[EXERCISE PROMPT] Transcribe the entries exactly as they stand below, passing over any picture.

[EXCERPTED DATA]
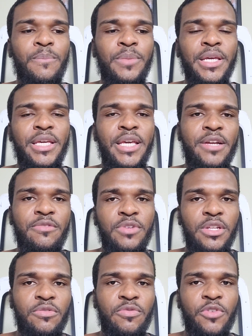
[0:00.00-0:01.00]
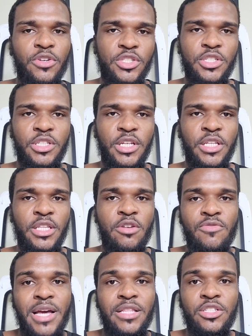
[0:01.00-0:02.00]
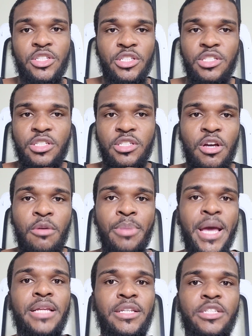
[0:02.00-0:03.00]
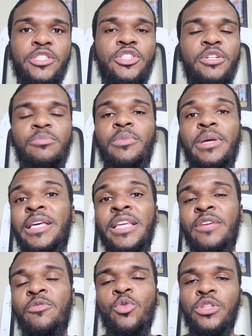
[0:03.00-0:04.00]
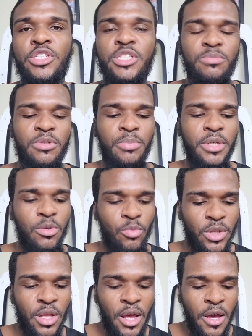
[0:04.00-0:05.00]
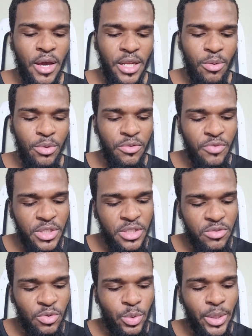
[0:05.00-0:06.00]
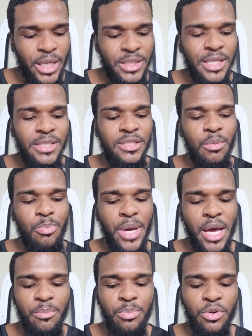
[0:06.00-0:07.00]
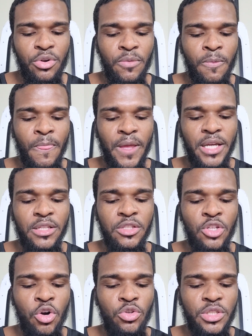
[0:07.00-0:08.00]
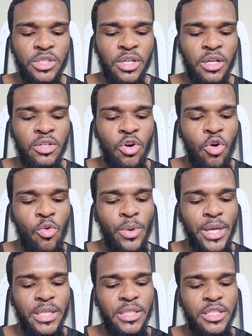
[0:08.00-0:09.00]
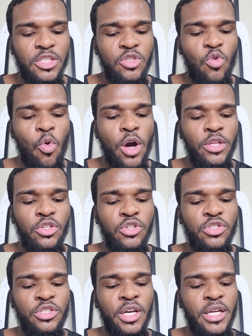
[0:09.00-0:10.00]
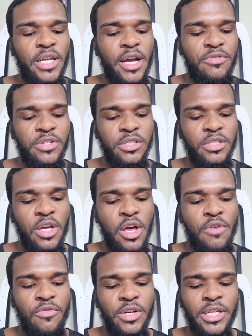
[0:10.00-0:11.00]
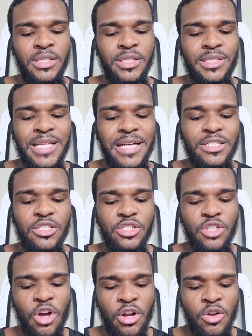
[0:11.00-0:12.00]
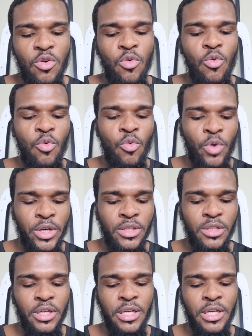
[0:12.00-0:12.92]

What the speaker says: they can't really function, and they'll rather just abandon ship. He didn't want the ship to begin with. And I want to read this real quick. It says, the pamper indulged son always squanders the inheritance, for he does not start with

[RESPONSE BOX]
[0:00.00-0:01.00]
[0:01.00-0:02.00]
[0:02.00-0:03.00]
[0:03.00-0:04.00]
[0:04.00-0:05.00]
[0:05.00-0:06.00]
[0:06.00-0:07.00]
[0:07.00-0:08.00]
[0:08.00-0:09.00]
[0:09.00-0:10.00]
[0:10.00-0:11.00]
[0:11.00-0:12.00]
[0:12.00-0:12.92]

What the speaker says: they can't really function, and they'll rather just abandon ship. He didn't want the ship to begin with. And I want to read this real quick. It says, the pamper indulged son always squanders the inheritance, for he does not start with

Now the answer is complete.